Saved data entries:
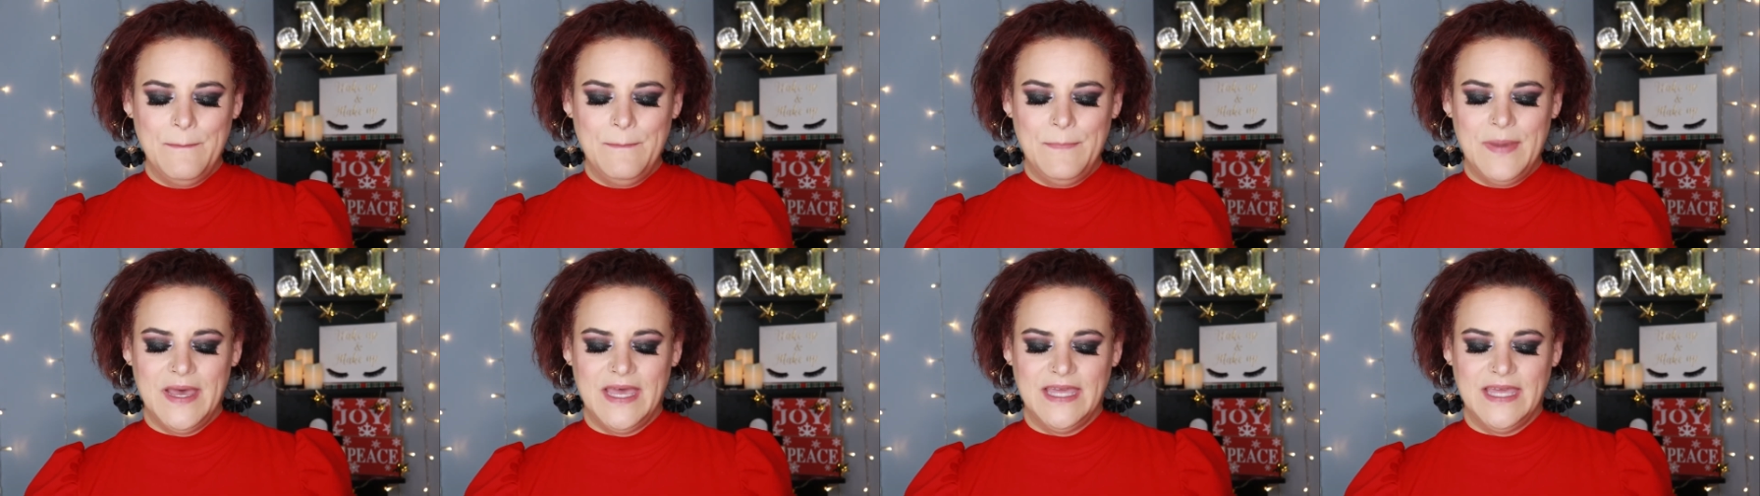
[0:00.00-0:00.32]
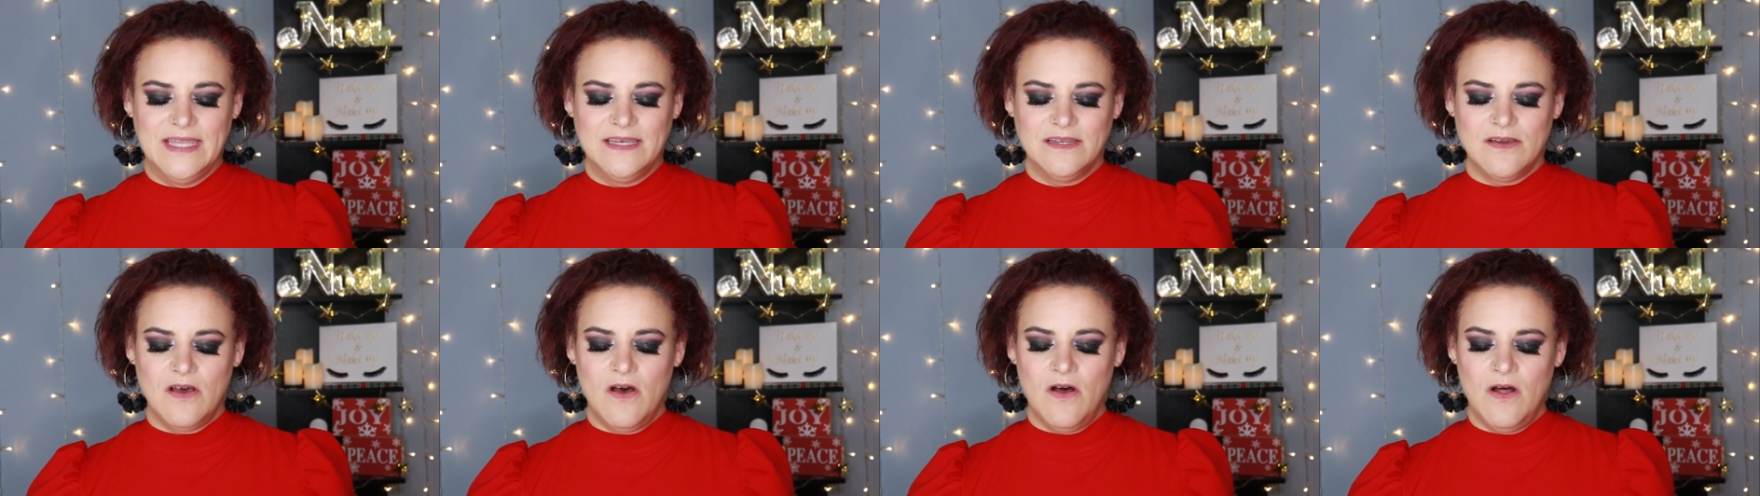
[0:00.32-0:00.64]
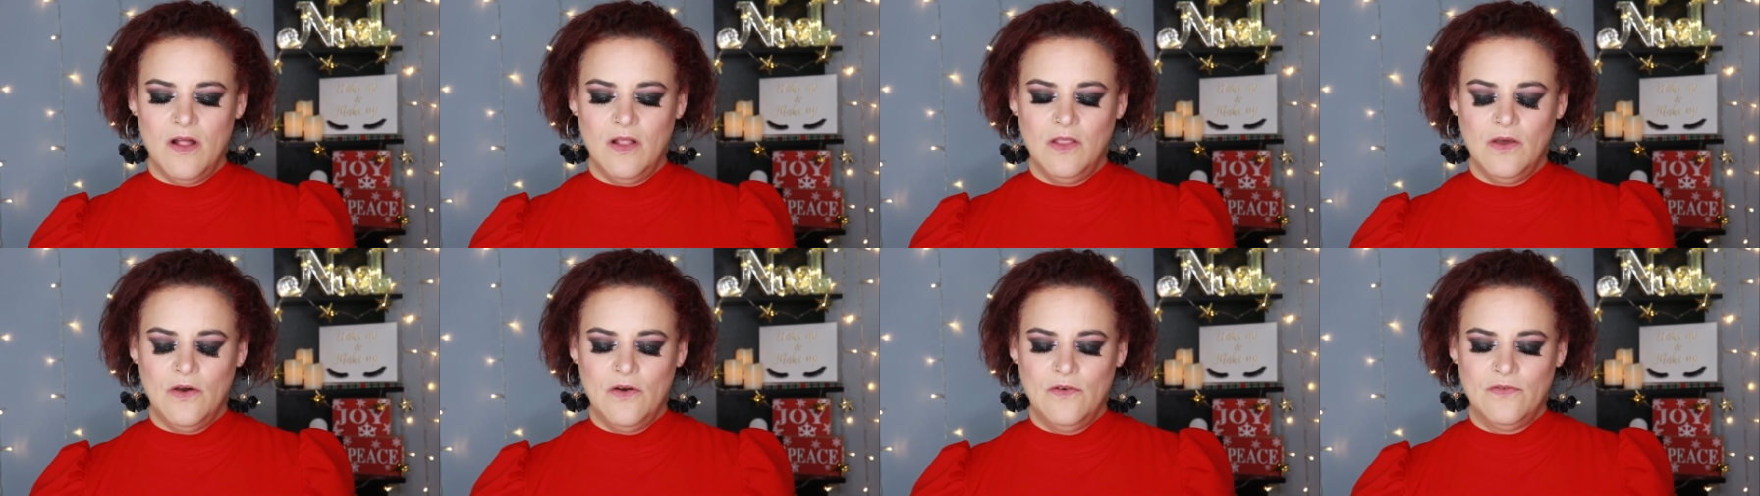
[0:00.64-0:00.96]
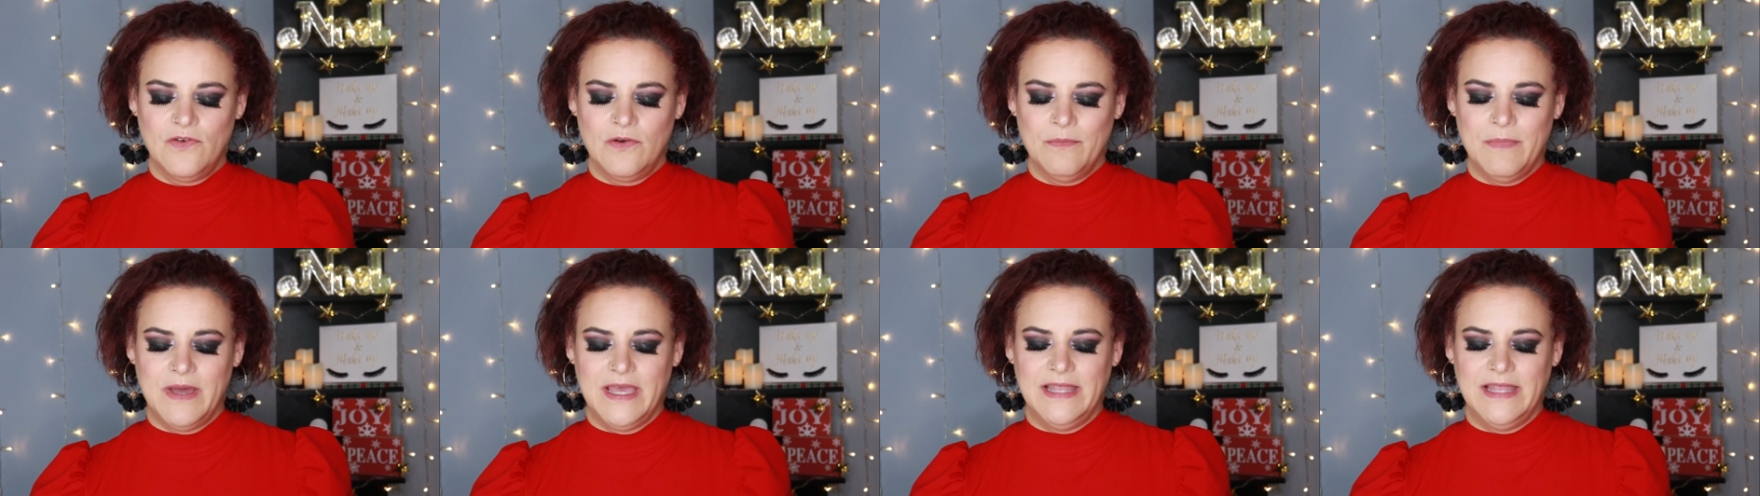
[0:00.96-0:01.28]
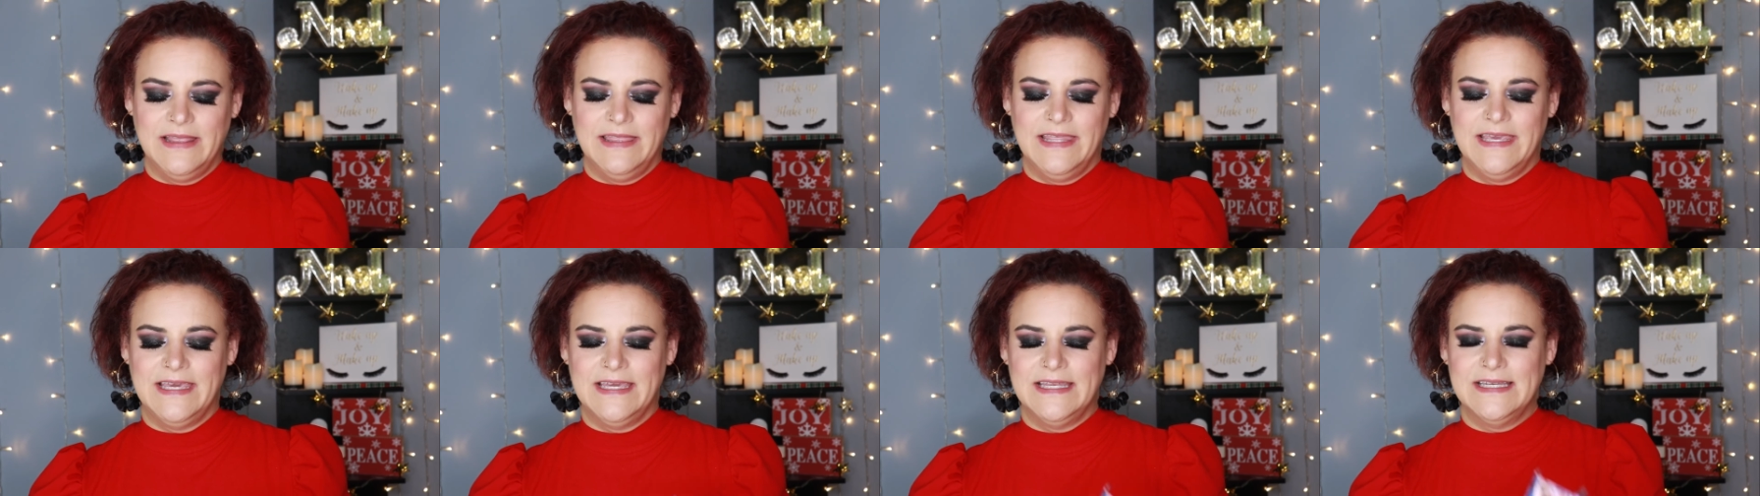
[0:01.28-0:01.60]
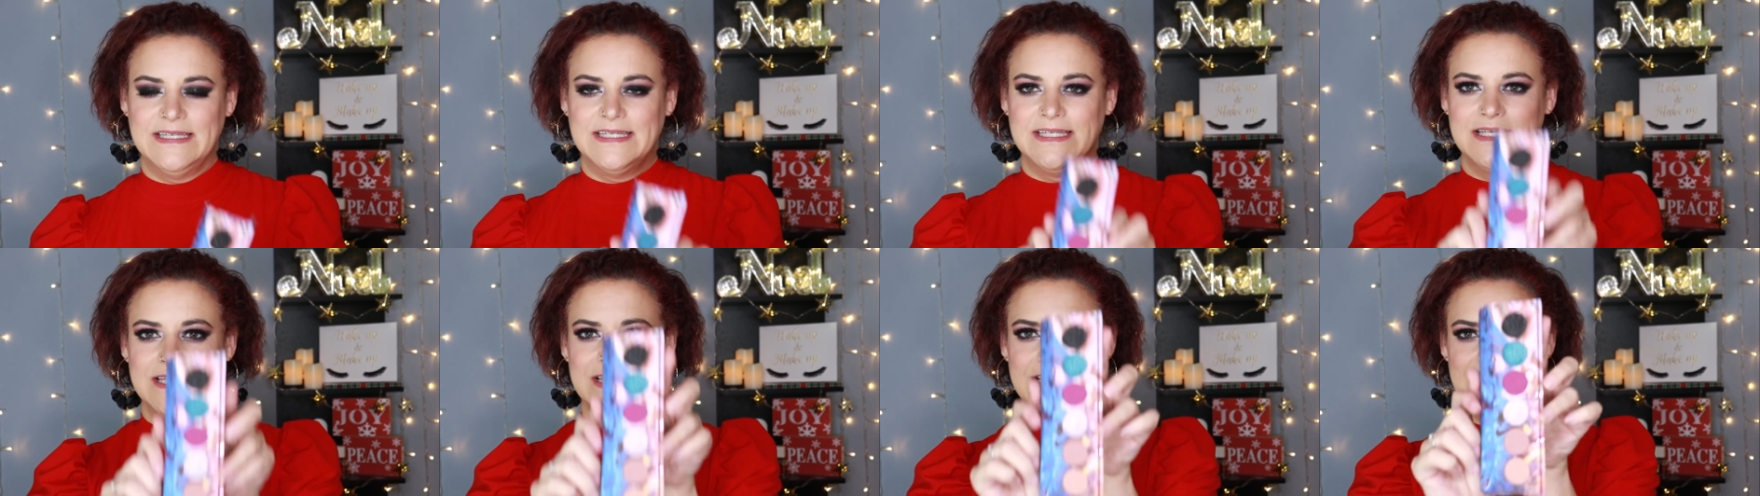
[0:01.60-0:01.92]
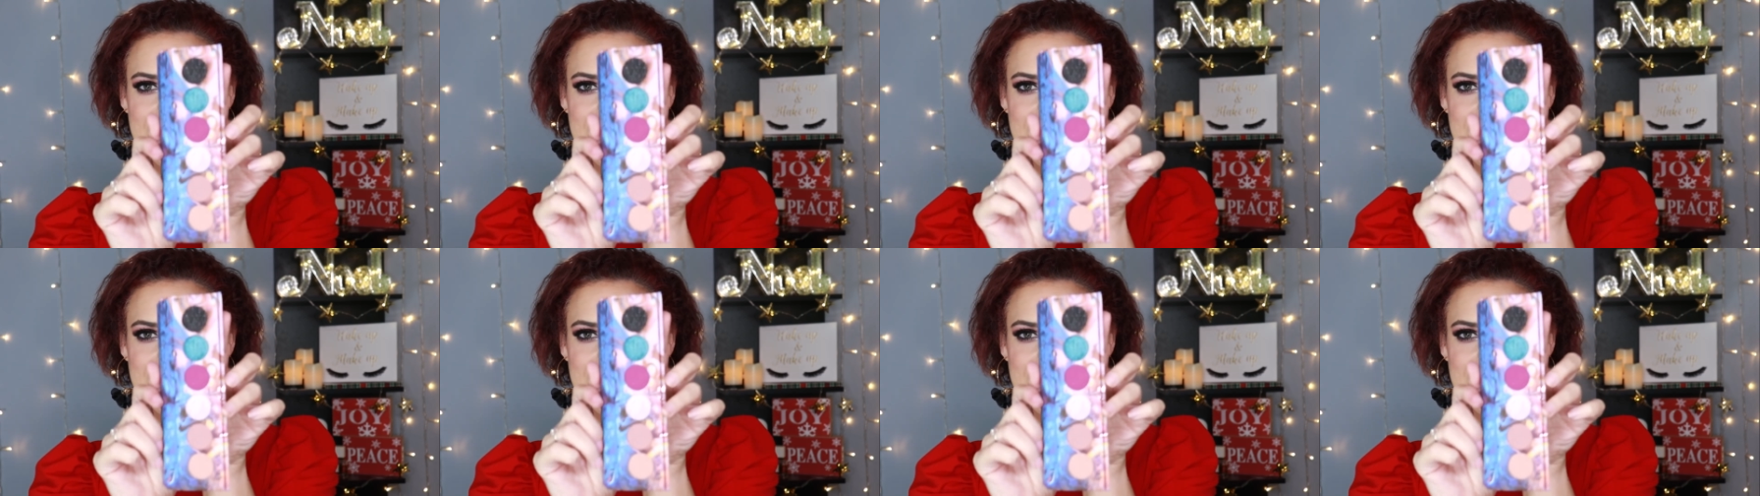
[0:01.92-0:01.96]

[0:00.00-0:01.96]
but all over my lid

**Work task**
Exactly the lines from the one that contains "[0:00.96-0:01.28]" to the last line of the data, both included, should be set down, and no pictures should appear among them.

**Task result**
[0:00.96-0:01.28]
[0:01.28-0:01.60]
[0:01.60-0:01.92]
[0:01.92-0:01.96]

[0:00.00-0:01.96]
but all over my lid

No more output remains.